Follow Your Motion: A Generic Temporal Consistency Portrait Editing Framework with Trajectory Guidance
Haijie Yang, Zhenyu Zhang, Hao Tang, Jianjun Qian, Jian Yang
TL;DR
The paper addresses temporal instability in talking-head portrait editing by introducing Follow Your Motion (FYM), a two-stage pipeline that first renders portraits with 3D Gaussian Splatting and then learns motion trajectories across frames via a trajectory-conditioned diffusion model. A multi-resolution 3D hash encoding captures pixel-space motion, guiding diffusion to preserve content consistency, while a dynamic re-weighted attention mechanism using landmark loss enhances fine-grained temporal facial expressions. The framework also includes a ControlNet-based adaptation to fine-tune to edited portraits, enabling robust integration with existing editing tools. Across experiments on a monocular portrait dataset, FYM achieves superior temporal coherence and prompt alignment compared with state-of-the-art baselines, with ablations confirming the contributions of the hash-based motion learning and landmark-aware weighting. The work provides a practical, edit-friendly approach for applications in text-driven editing, relighting, and other portrait-centric video tasks.
Abstract
Pre-trained conditional diffusion models have demonstrated remarkable potential in image editing. However, they often face challenges with temporal consistency, particularly in the talking head domain, where continuous changes in facial expressions intensify the level of difficulty. These issues stem from the independent editing of individual images and the inherent loss of temporal continuity during the editing process. In this paper, we introduce Follow Your Motion (FYM), a generic framework for maintaining temporal consistency in portrait editing.

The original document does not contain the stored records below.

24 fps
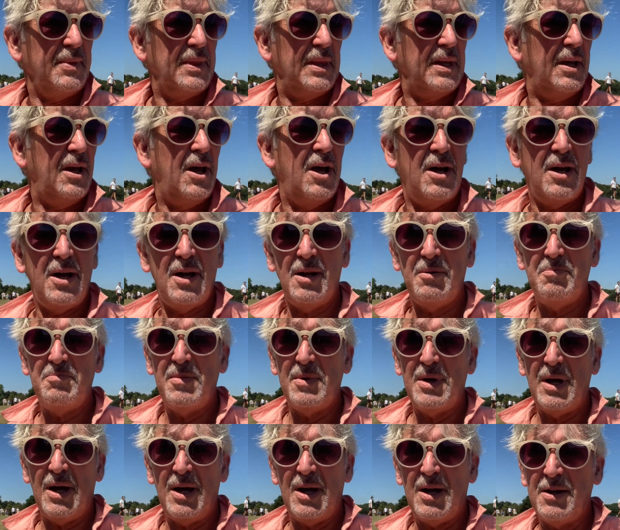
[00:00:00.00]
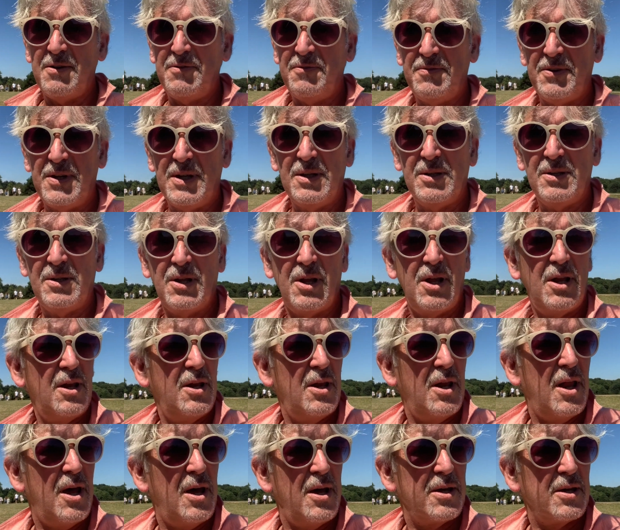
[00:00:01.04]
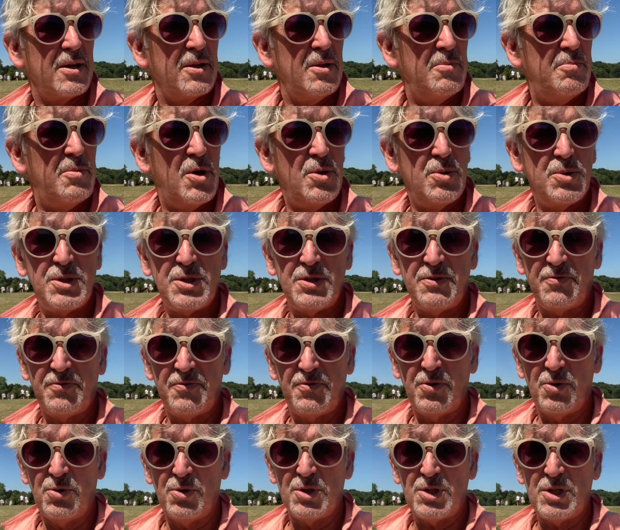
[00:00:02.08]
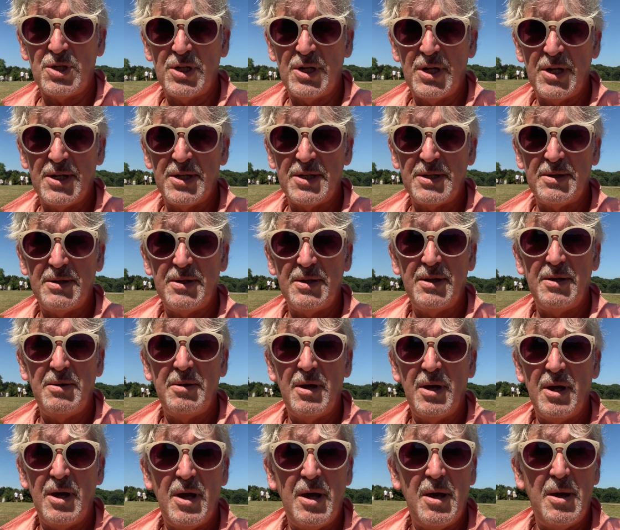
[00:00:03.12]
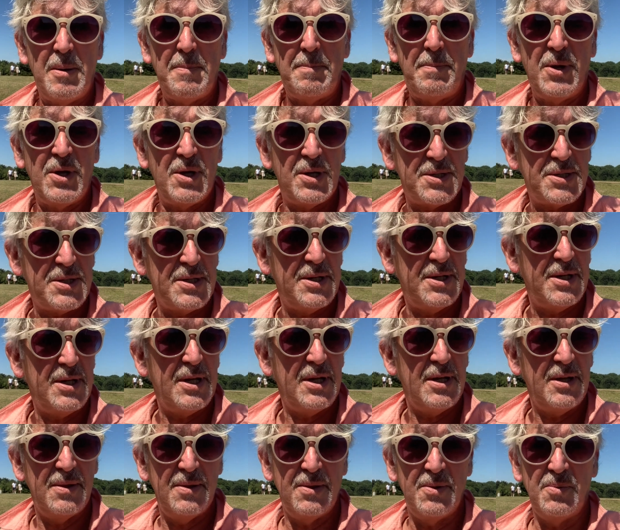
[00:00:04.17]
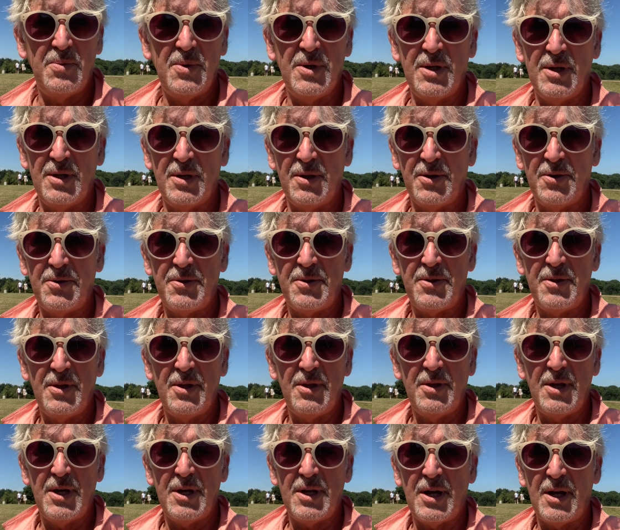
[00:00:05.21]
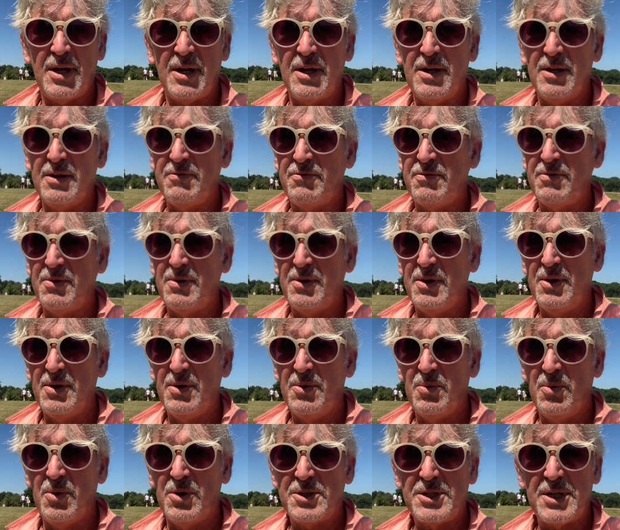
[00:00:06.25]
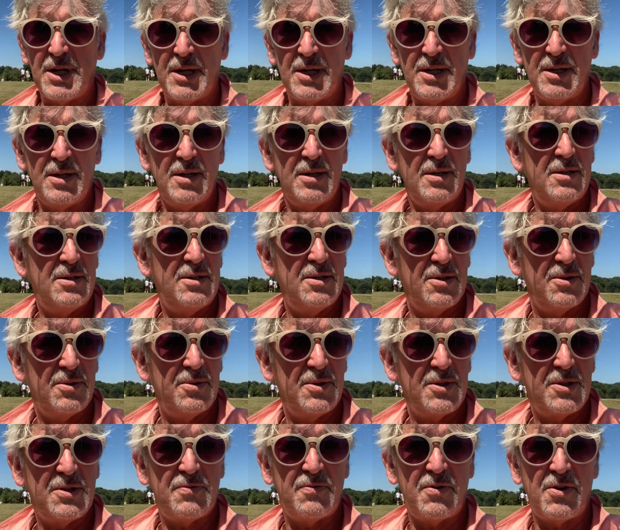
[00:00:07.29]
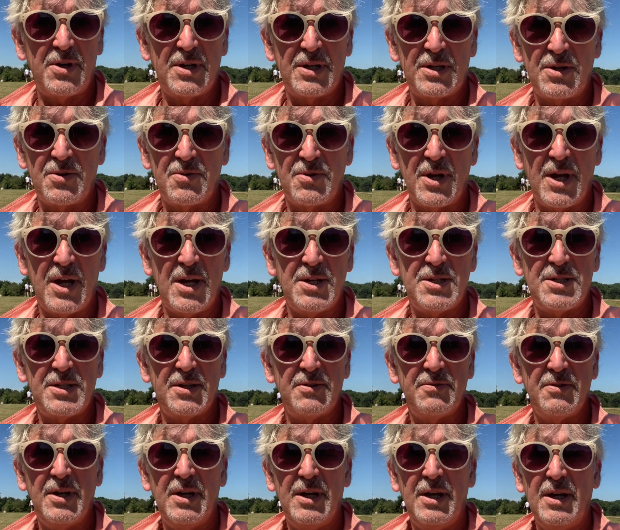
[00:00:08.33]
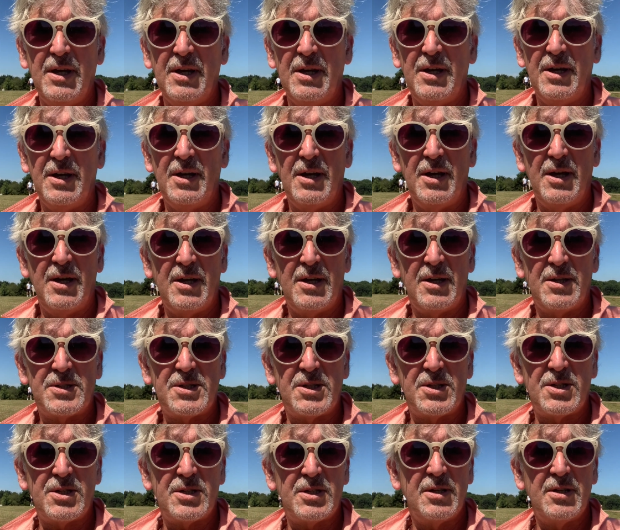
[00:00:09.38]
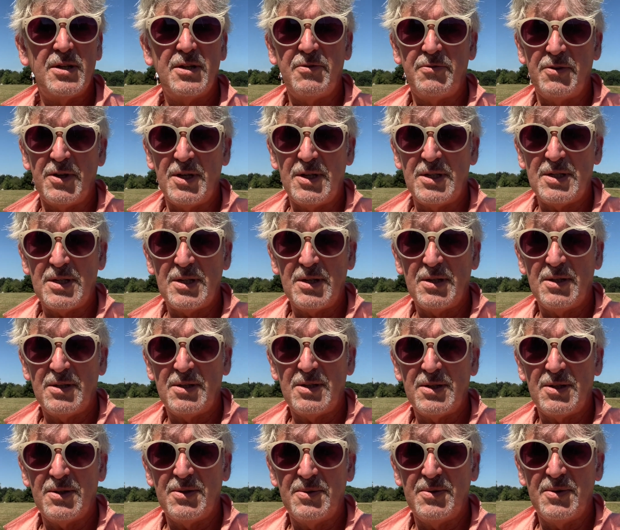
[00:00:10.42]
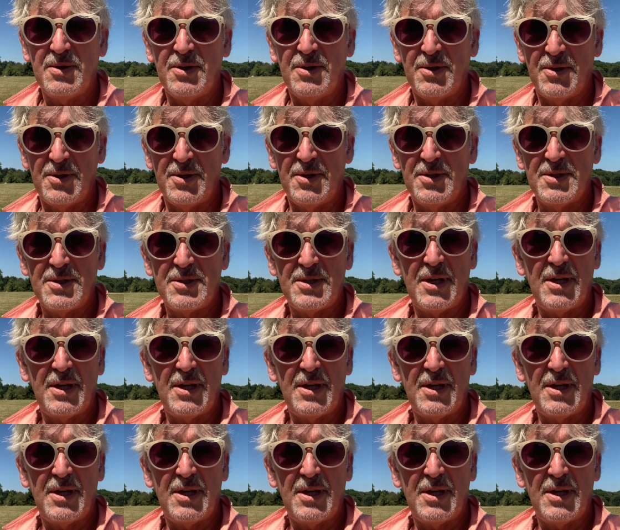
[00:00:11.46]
I feel like the most fortunate person in the world. That I love what I do. It's very creative. It's a service to others.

Specifically, given portrait images rendered by a pre-trained 3D Gaussian Splatting model, we first develop a diffusion model that intuitively and inherently learns motion trajectory changes at different scales and pixel coordinates, from the first frame to each subsequent frame. This approach ensures that temporally inconsistent edited avatars inherit the motion information from the rendered avatars. Secondly, to maintain fine-grained expression temporal consistency in talking head editing, we propose a dynamic re-weighted attention mechanism. This mechanism assigns higher weight coefficients to landmark points in space and dynamically updates these weights based on landmark loss, achieving more consistent and refined facial expressions. Extensive experiments demonstrate that our method outperforms existing approaches in terms of temporal consistency and can be used to optimize and compensate for temporally inconsistent outputs in a range of applications, such as text-driven editing, relighting, and various other applications.